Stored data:
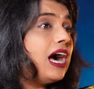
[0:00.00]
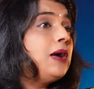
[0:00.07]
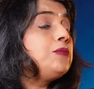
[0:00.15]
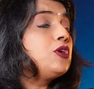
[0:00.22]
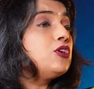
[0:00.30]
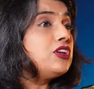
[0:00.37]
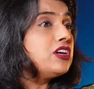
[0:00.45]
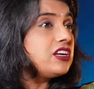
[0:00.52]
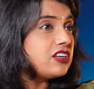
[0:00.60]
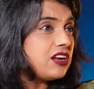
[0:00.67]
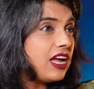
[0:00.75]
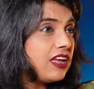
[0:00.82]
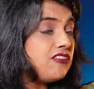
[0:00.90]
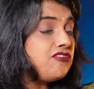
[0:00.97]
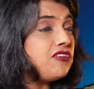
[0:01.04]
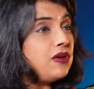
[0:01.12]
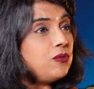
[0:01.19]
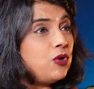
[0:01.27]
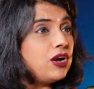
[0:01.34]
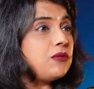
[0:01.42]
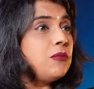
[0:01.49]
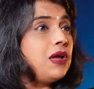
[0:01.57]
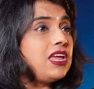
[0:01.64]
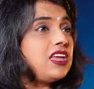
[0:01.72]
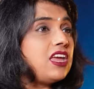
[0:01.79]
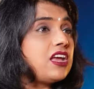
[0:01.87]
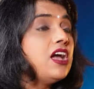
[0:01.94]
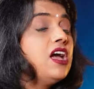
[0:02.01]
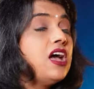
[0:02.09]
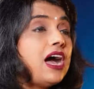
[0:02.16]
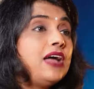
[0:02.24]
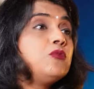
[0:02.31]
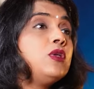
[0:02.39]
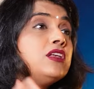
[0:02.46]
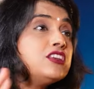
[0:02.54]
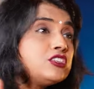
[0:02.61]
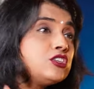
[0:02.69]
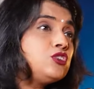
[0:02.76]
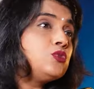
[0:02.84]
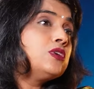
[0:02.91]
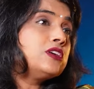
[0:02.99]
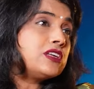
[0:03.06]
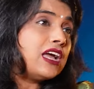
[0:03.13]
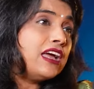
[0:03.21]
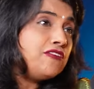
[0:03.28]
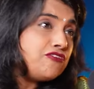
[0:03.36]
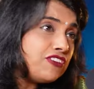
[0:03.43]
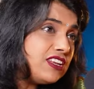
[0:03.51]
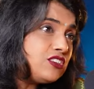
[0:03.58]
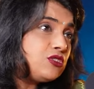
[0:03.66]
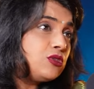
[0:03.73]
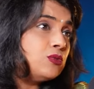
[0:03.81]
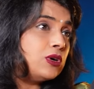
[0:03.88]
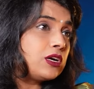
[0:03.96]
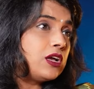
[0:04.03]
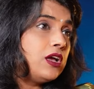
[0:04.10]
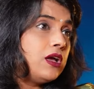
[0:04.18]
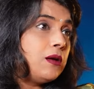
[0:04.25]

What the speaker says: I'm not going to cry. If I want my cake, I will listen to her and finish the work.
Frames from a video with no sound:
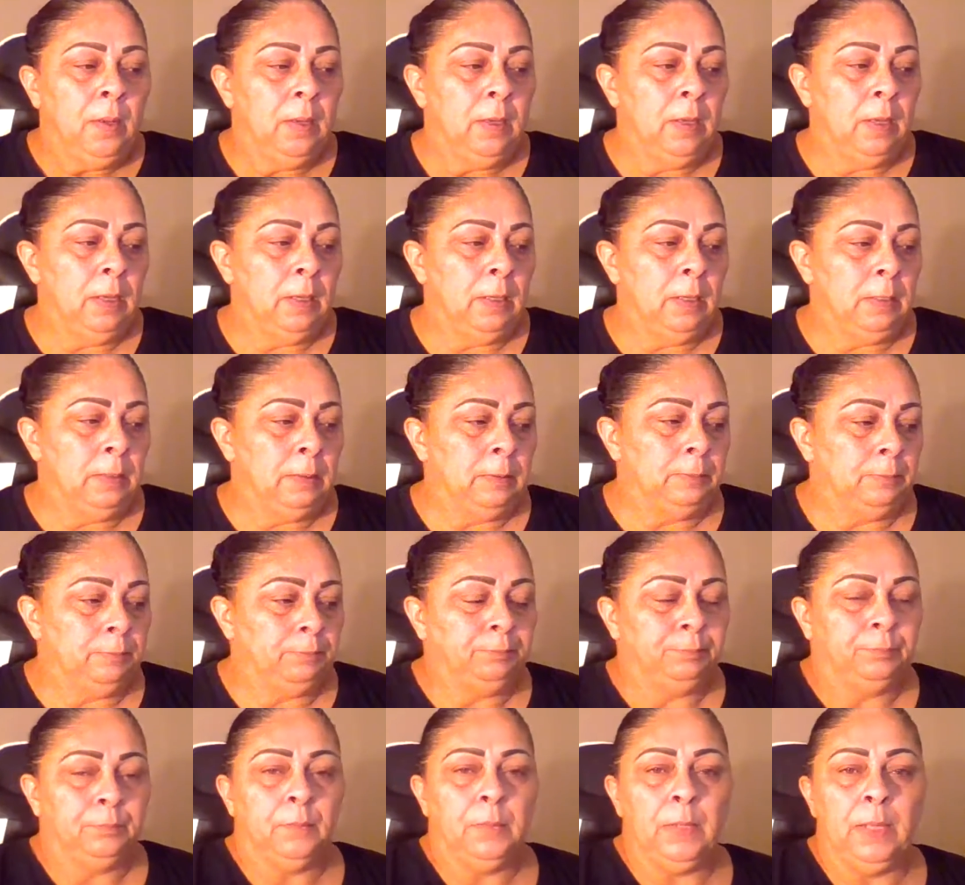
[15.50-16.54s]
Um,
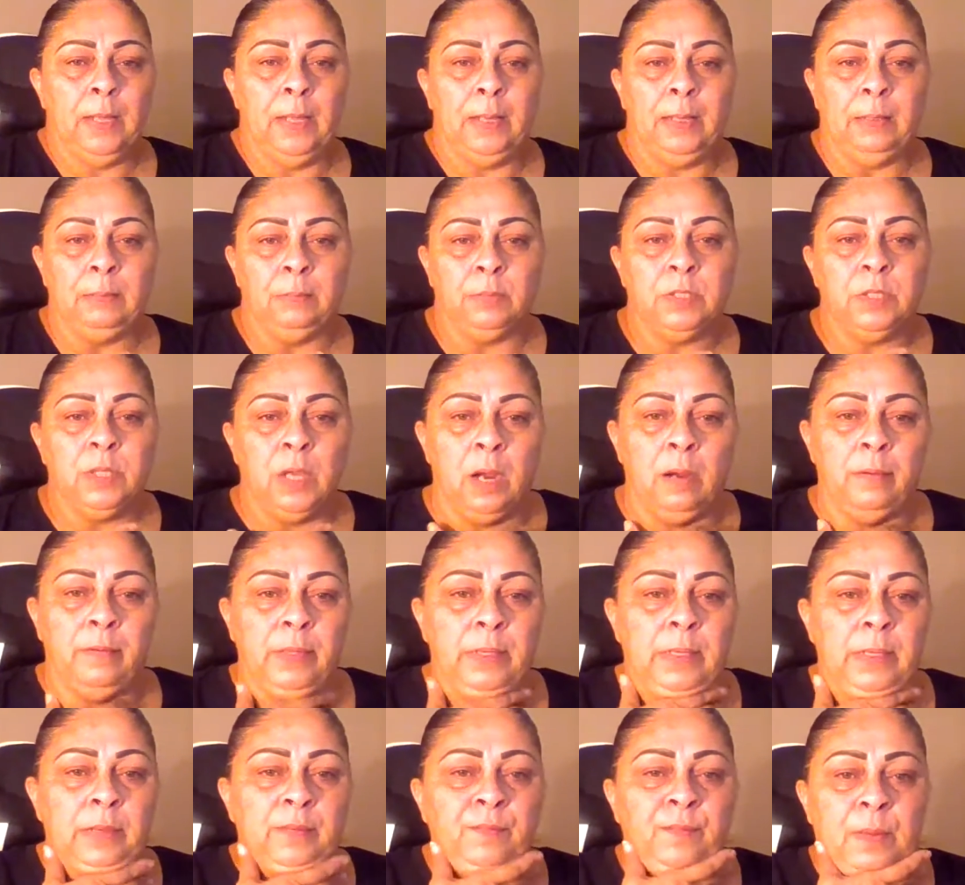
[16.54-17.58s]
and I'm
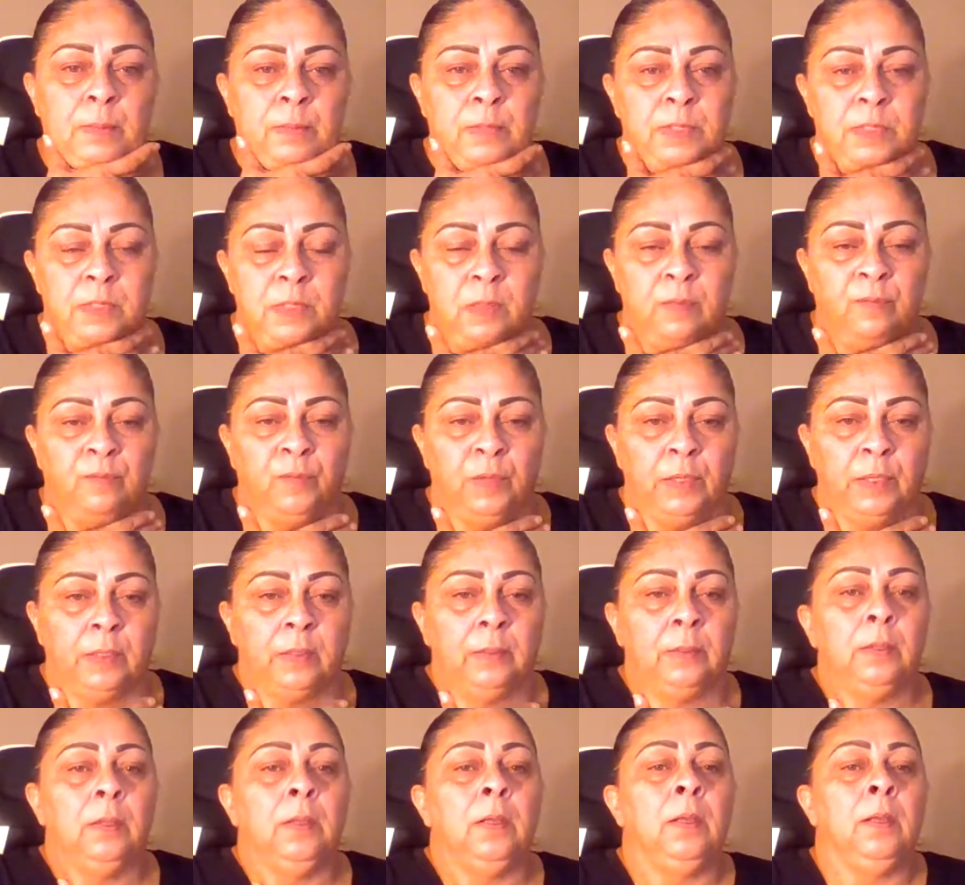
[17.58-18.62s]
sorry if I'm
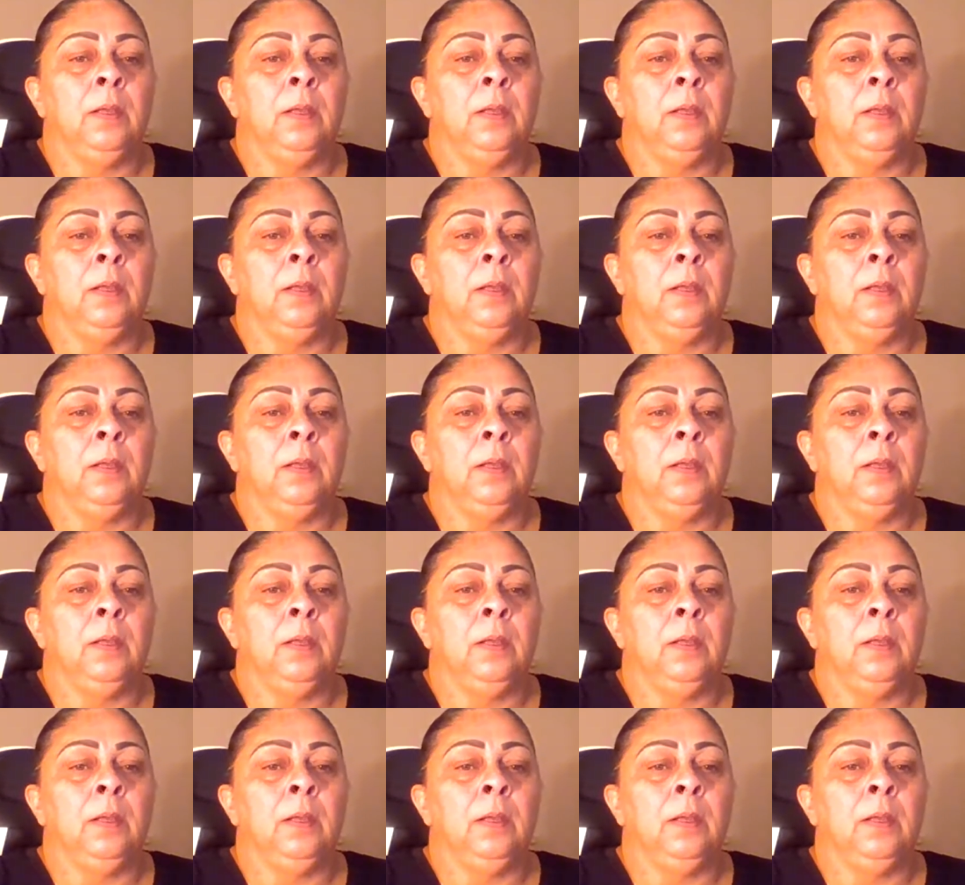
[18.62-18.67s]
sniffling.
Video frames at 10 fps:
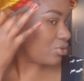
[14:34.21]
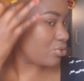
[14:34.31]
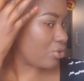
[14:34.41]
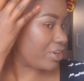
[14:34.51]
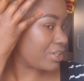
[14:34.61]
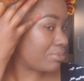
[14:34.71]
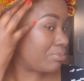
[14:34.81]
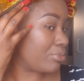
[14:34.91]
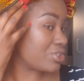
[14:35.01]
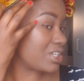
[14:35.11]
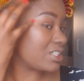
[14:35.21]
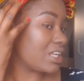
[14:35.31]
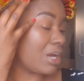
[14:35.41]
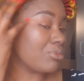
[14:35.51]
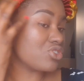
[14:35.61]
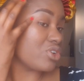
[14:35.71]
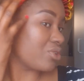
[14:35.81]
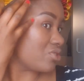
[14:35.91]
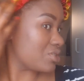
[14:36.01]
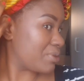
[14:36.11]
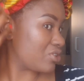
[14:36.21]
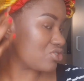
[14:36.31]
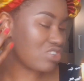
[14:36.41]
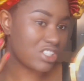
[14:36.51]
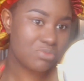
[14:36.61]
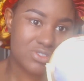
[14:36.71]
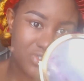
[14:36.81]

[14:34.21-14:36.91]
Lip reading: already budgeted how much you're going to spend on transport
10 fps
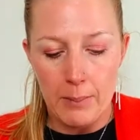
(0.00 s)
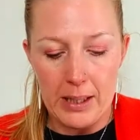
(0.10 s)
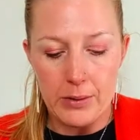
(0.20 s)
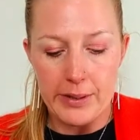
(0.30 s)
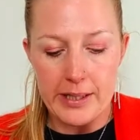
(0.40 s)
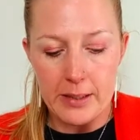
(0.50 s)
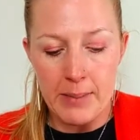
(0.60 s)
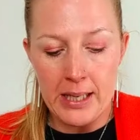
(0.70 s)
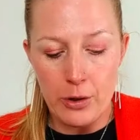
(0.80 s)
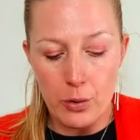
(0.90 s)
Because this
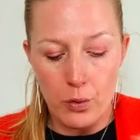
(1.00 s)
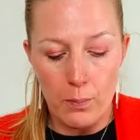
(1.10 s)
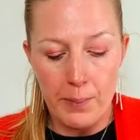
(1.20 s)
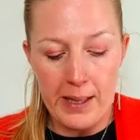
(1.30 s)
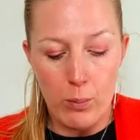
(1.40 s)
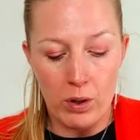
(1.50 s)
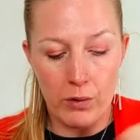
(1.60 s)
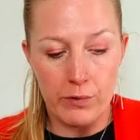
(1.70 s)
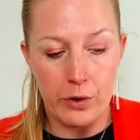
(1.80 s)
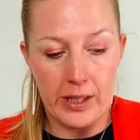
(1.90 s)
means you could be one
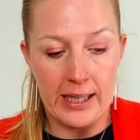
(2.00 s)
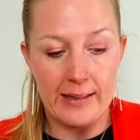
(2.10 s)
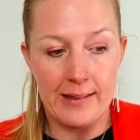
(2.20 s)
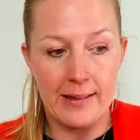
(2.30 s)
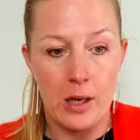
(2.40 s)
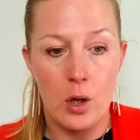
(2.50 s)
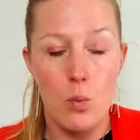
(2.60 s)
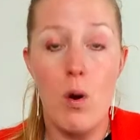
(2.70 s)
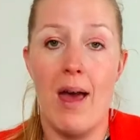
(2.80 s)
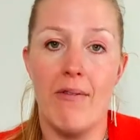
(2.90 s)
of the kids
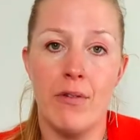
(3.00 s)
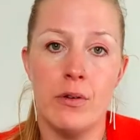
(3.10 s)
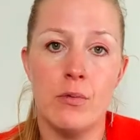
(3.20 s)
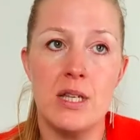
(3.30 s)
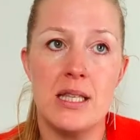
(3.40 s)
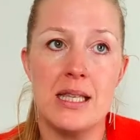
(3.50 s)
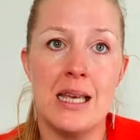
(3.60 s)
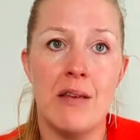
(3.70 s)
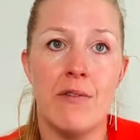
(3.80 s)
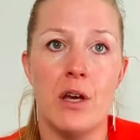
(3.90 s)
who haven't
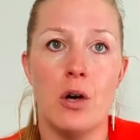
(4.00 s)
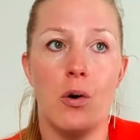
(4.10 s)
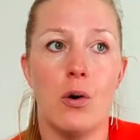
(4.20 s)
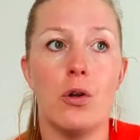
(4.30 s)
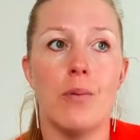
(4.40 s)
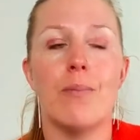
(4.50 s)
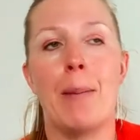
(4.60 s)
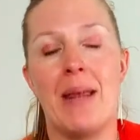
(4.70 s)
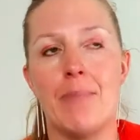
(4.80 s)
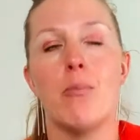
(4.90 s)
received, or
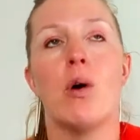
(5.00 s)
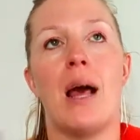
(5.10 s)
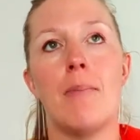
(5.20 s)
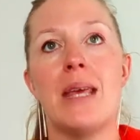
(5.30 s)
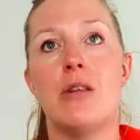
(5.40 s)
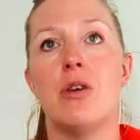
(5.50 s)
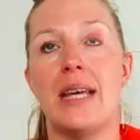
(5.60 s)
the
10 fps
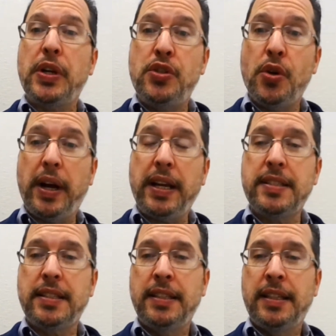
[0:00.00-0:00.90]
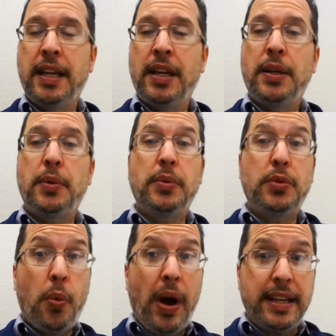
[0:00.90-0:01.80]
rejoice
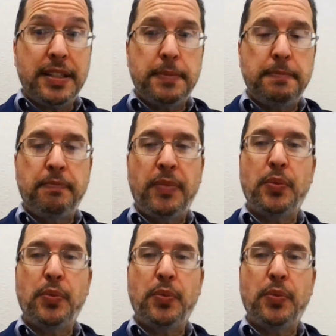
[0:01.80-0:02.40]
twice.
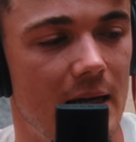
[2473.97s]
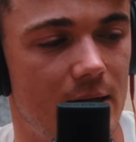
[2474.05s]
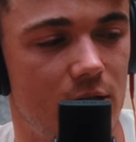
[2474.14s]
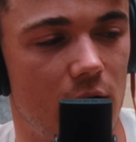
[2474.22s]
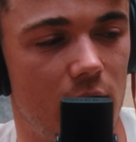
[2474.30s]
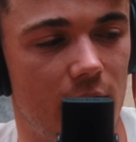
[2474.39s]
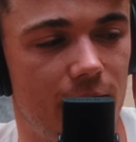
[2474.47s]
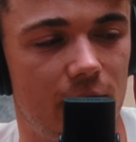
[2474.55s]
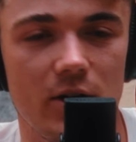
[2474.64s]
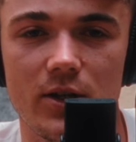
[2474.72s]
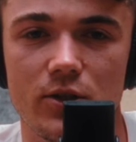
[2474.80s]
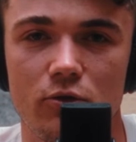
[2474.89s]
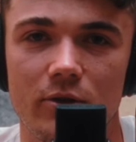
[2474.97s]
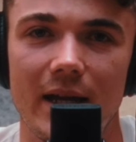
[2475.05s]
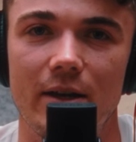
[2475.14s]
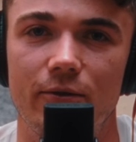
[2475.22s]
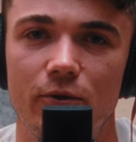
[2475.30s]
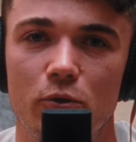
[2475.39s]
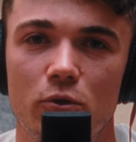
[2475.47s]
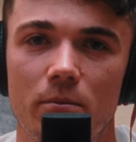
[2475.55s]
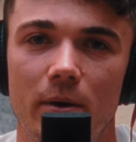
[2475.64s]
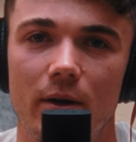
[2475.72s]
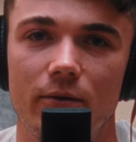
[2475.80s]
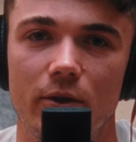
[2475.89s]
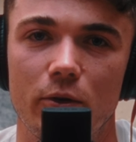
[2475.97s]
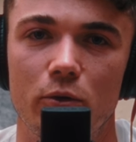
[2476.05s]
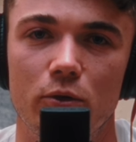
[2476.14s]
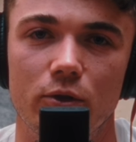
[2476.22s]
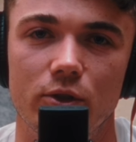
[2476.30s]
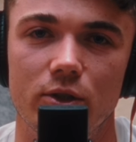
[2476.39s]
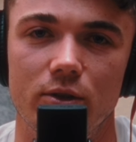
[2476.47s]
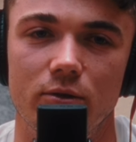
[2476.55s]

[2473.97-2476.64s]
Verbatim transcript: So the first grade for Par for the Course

[Exercise description]: Write every line above again exactly, but leave the pictures out.

[Response for this exercise]:
[0:00.00]
[0:00.07]
[0:00.15]
[0:00.22]
[0:00.30]
[0:00.37]
[0:00.45]
[0:00.52]
[0:00.60]
[0:00.67]
[0:00.75]
[0:00.82]
[0:00.90]
[0:00.97]
[0:01.04]
[0:01.12]
[0:01.19]
[0:01.27]
[0:01.34]
[0:01.42]
[0:01.49]
[0:01.57]
[0:01.64]
[0:01.72]
[0:01.79]
[0:01.87]
[0:01.94]
[0:02.01]
[0:02.09]
[0:02.16]
[0:02.24]
[0:02.31]
[0:02.39]
[0:02.46]
[0:02.54]
[0:02.61]
[0:02.69]
[0:02.76]
[0:02.84]
[0:02.91]
[0:02.99]
[0:03.06]
[0:03.13]
[0:03.21]
[0:03.28]
[0:03.36]
[0:03.43]
[0:03.51]
[0:03.58]
[0:03.66]
[0:03.73]
[0:03.81]
[0:03.88]
[0:03.96]
[0:04.03]
[0:04.10]
[0:04.18]
[0:04.25]

What the speaker says: I'm not going to cry. If I want my cake, I will listen to her and finish the work.
Frames from a video with no sound:
[15.50-16.54s]
Um,
[16.54-17.58s]
and I'm
[17.58-18.62s]
sorry if I'm
[18.62-18.67s]
sniffling.
Video frames at 10 fps:
[14:34.21]
[14:34.31]
[14:34.41]
[14:34.51]
[14:34.61]
[14:34.71]
[14:34.81]
[14:34.91]
[14:35.01]
[14:35.11]
[14:35.21]
[14:35.31]
[14:35.41]
[14:35.51]
[14:35.61]
[14:35.71]
[14:35.81]
[14:35.91]
[14:36.01]
[14:36.11]
[14:36.21]
[14:36.31]
[14:36.41]
[14:36.51]
[14:36.61]
[14:36.71]
[14:36.81]

[14:34.21-14:36.91]
Lip reading: already budgeted how much you're going to spend on transport
10 fps
(0.00 s)
(0.10 s)
(0.20 s)
(0.30 s)
(0.40 s)
(0.50 s)
(0.60 s)
(0.70 s)
(0.80 s)
(0.90 s)
Because this
(1.00 s)
(1.10 s)
(1.20 s)
(1.30 s)
(1.40 s)
(1.50 s)
(1.60 s)
(1.70 s)
(1.80 s)
(1.90 s)
means you could be one
(2.00 s)
(2.10 s)
(2.20 s)
(2.30 s)
(2.40 s)
(2.50 s)
(2.60 s)
(2.70 s)
(2.80 s)
(2.90 s)
of the kids
(3.00 s)
(3.10 s)
(3.20 s)
(3.30 s)
(3.40 s)
(3.50 s)
(3.60 s)
(3.70 s)
(3.80 s)
(3.90 s)
who haven't
(4.00 s)
(4.10 s)
(4.20 s)
(4.30 s)
(4.40 s)
(4.50 s)
(4.60 s)
(4.70 s)
(4.80 s)
(4.90 s)
received, or
(5.00 s)
(5.10 s)
(5.20 s)
(5.30 s)
(5.40 s)
(5.50 s)
(5.60 s)
the
10 fps
[0:00.00-0:00.90]
[0:00.90-0:01.80]
rejoice
[0:01.80-0:02.40]
twice.
[2473.97s]
[2474.05s]
[2474.14s]
[2474.22s]
[2474.30s]
[2474.39s]
[2474.47s]
[2474.55s]
[2474.64s]
[2474.72s]
[2474.80s]
[2474.89s]
[2474.97s]
[2475.05s]
[2475.14s]
[2475.22s]
[2475.30s]
[2475.39s]
[2475.47s]
[2475.55s]
[2475.64s]
[2475.72s]
[2475.80s]
[2475.89s]
[2475.97s]
[2476.05s]
[2476.14s]
[2476.22s]
[2476.30s]
[2476.39s]
[2476.47s]
[2476.55s]

[2473.97-2476.64s]
Verbatim transcript: So the first grade for Par for the Course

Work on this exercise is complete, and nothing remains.